Many couples have their pre-wedding photos in front of the tower.

The Prague Astronomical Clock, also known as the Orloj, is one of the oldest functional astronomical clocks in the world. It is also a magnificent blend of mechanical engineering and art. It is like a medieval planetarium. “It tells the time, provides the date, shows astronomical and zodiacal information, and, best of all, provides some theatre for its viewers on the hour, every hour.”

Who built the astronomical clock in Prague?

Legend has it that in the Middle Ages, there was an experienced clockmaker named Jan Růže (also called Hanuš). He was selected by the city councilors to design and build an original device that would not only measure the time but also have a few other functionalities. Hanuš was so talented that he created the most beautiful and ornate clock in the world, one that perfectly measured time as well as the movement of celestial bodies.

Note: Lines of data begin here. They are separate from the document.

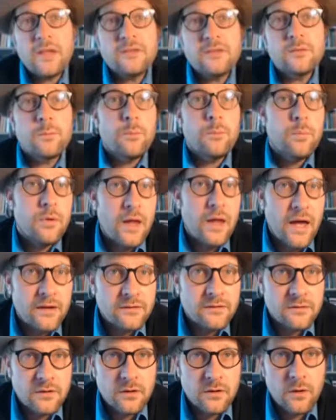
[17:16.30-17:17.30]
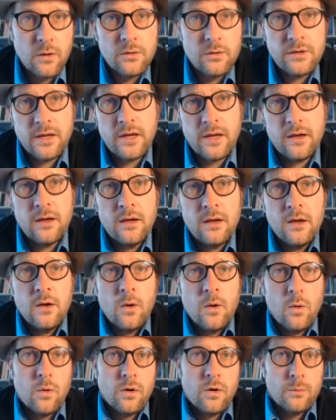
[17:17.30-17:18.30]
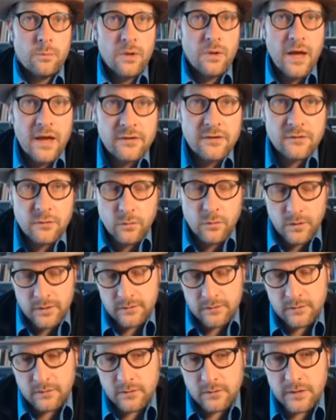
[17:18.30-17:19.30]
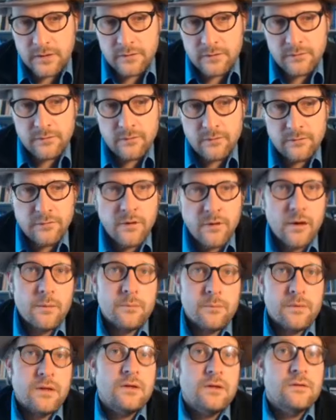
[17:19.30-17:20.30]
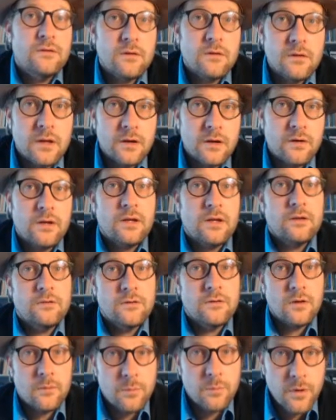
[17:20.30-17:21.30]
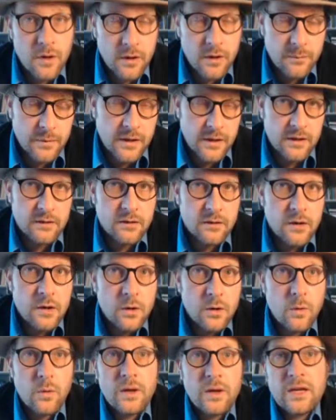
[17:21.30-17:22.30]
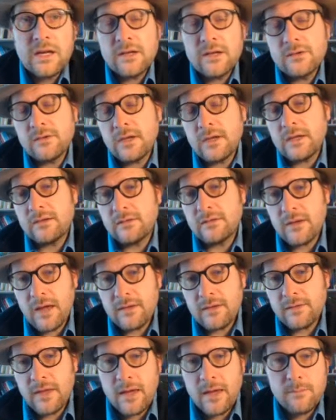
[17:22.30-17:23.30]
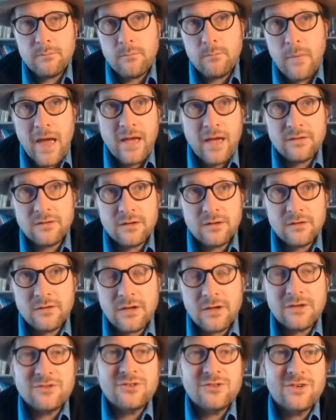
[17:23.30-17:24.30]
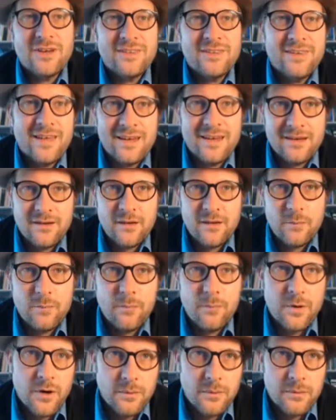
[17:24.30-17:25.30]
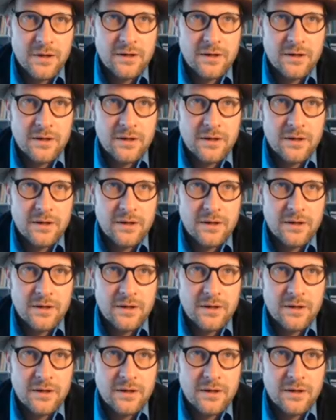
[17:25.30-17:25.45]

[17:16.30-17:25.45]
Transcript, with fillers: The class Blastoidea, or Blastoids, lived from the Silurian to Permian, going extinct at that mass extinction at the end of the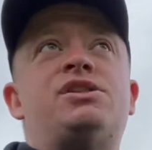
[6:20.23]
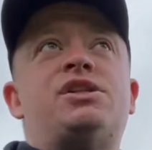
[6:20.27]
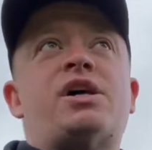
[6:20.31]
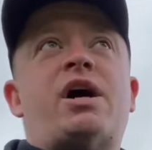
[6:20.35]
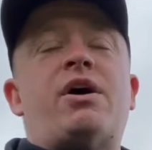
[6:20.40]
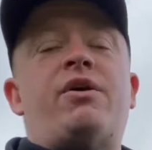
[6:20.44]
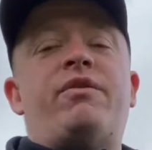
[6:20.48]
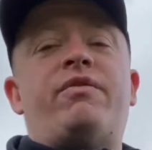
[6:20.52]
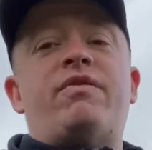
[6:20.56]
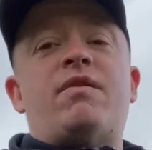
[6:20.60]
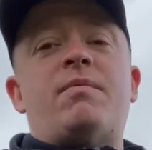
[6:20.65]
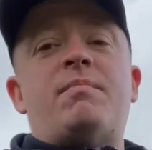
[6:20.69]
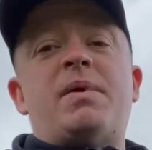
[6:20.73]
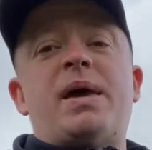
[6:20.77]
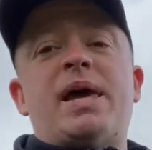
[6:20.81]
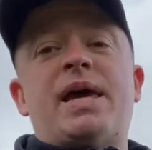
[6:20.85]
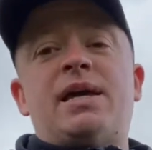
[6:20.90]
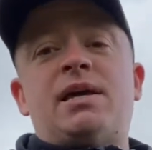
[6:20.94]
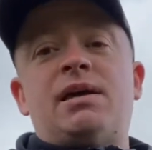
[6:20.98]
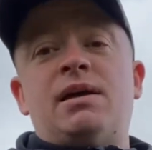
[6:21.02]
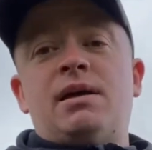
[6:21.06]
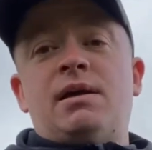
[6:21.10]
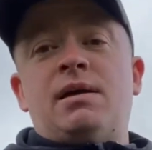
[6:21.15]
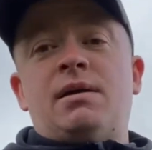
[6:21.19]
So for
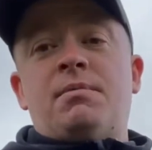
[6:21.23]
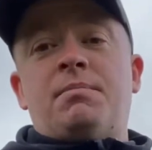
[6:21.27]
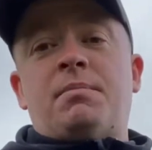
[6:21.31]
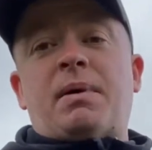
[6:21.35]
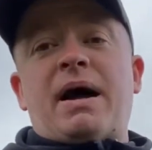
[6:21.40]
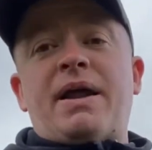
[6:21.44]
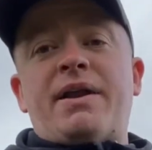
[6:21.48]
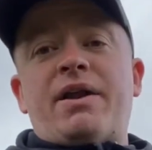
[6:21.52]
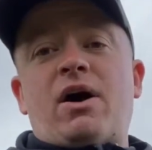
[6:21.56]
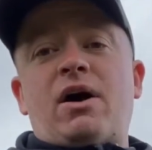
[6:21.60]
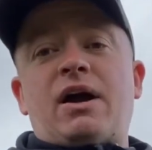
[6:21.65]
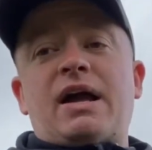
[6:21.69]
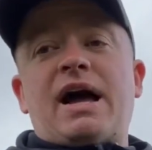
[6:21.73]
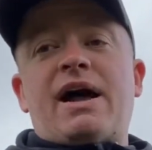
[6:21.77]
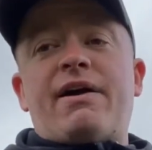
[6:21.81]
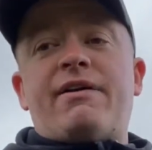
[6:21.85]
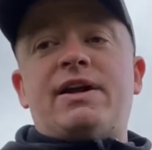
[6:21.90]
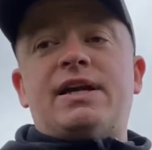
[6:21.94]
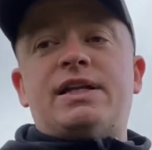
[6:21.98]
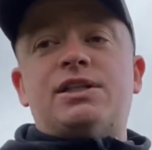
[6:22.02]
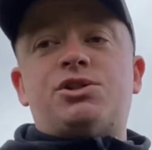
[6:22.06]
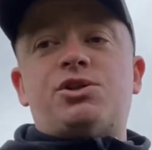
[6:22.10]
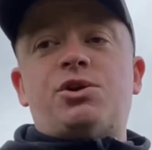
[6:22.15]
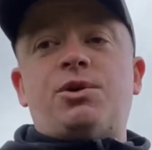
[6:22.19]
me, by not
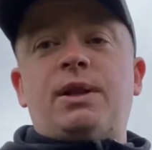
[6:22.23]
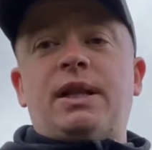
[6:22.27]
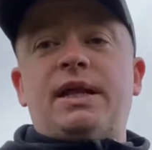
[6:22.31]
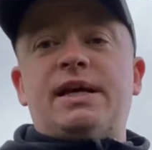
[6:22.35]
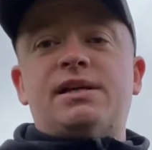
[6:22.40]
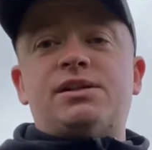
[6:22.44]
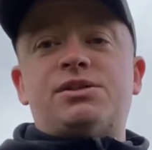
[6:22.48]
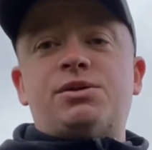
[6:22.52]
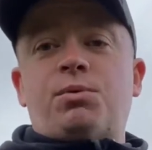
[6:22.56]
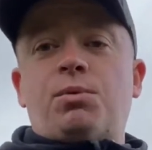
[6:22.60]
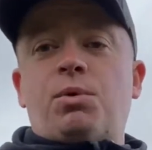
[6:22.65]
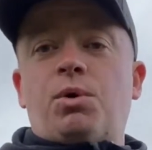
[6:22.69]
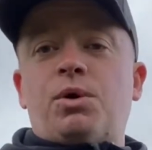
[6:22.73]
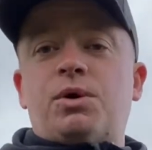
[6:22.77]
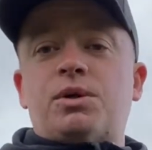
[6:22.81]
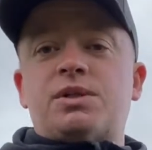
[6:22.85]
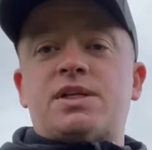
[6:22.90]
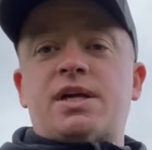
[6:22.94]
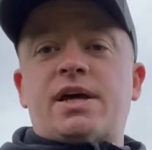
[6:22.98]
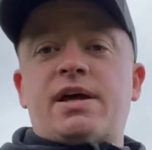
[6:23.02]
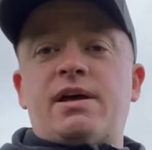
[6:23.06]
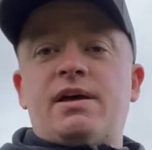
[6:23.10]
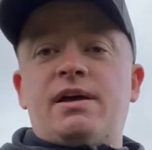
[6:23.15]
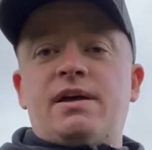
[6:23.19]
carrying 2 litres of
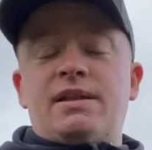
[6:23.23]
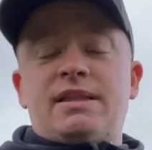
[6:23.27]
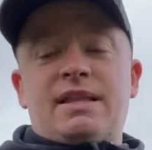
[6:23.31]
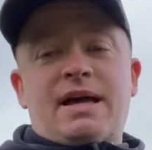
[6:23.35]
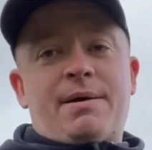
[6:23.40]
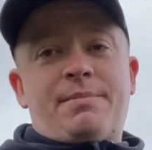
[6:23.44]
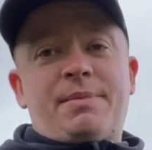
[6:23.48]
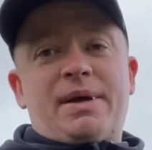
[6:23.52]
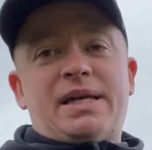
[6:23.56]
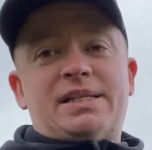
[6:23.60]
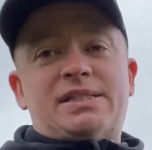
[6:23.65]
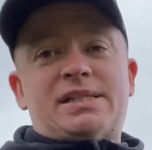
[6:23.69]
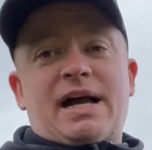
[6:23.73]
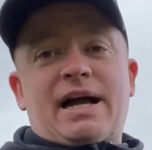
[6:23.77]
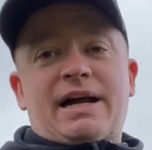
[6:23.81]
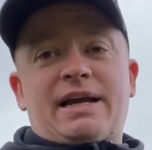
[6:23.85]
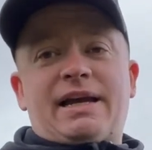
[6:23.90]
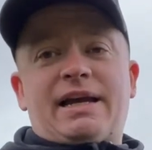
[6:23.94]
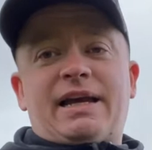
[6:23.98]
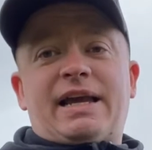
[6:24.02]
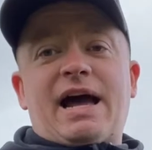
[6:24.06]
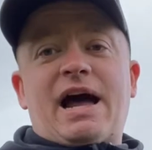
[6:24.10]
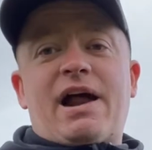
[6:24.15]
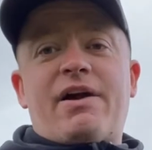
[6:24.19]
water, that means that I
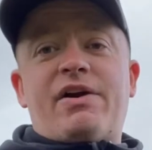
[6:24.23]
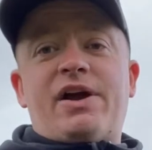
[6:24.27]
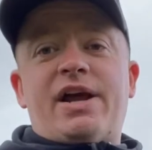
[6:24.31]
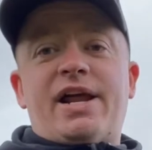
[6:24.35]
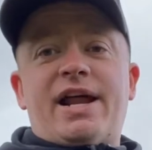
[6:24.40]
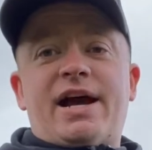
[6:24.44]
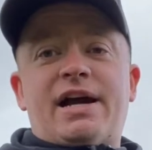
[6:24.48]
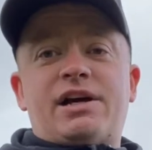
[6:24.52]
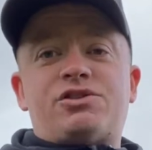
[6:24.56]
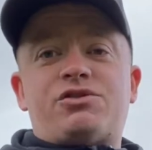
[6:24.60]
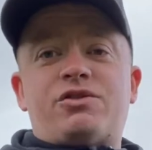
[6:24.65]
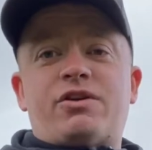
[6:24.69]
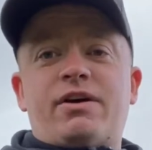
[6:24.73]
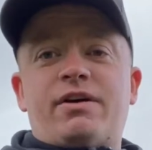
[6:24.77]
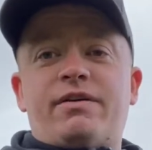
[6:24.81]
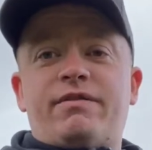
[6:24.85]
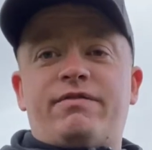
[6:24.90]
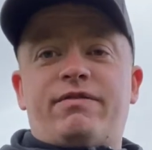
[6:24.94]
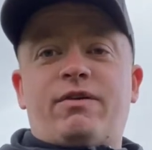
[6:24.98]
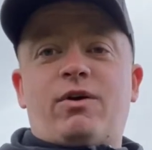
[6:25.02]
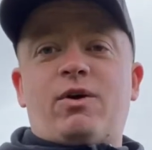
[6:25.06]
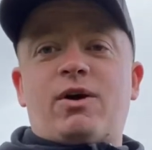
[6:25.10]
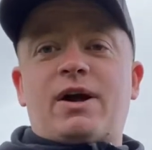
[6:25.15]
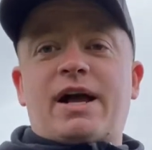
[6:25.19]
can carry an extra
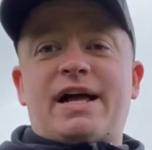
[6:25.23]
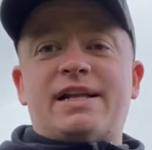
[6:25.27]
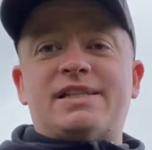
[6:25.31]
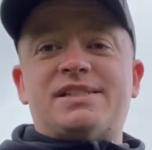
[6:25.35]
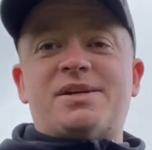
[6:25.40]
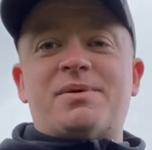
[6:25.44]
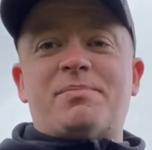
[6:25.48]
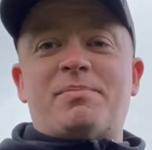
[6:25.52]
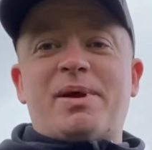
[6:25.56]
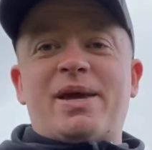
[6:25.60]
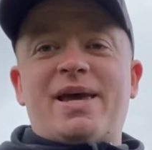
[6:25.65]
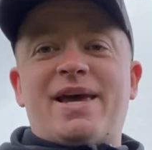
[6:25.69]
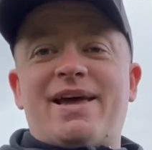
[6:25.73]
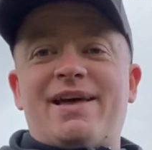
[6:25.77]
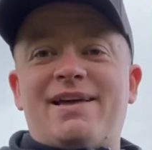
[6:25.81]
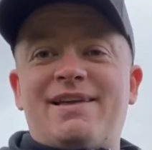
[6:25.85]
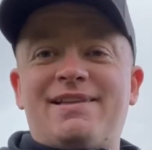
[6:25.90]
4 cans of beer.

To ensure that the clockmaker would never again recreate such an impressive treasure for anyone else, the councilors of Prague had him blinded. Enraged by the act, the blind clockmaker, together with his apprentice, climbed the tower and took revenge by breaking the mechanism so bad that no one could repair it. The clock then remained silent for over 100 years before the clock was brought to life again.

The Legend of Hanuš, however, is a historical mistake. The above events never really happened, and Hanuš only did some repairs/additions. The ‘real’ creator was the Imperial clock-producer Mikuláš of Kadaň. He devised the piece in 1410, helped by astronomer, university teacher, and priest Jan Sindel.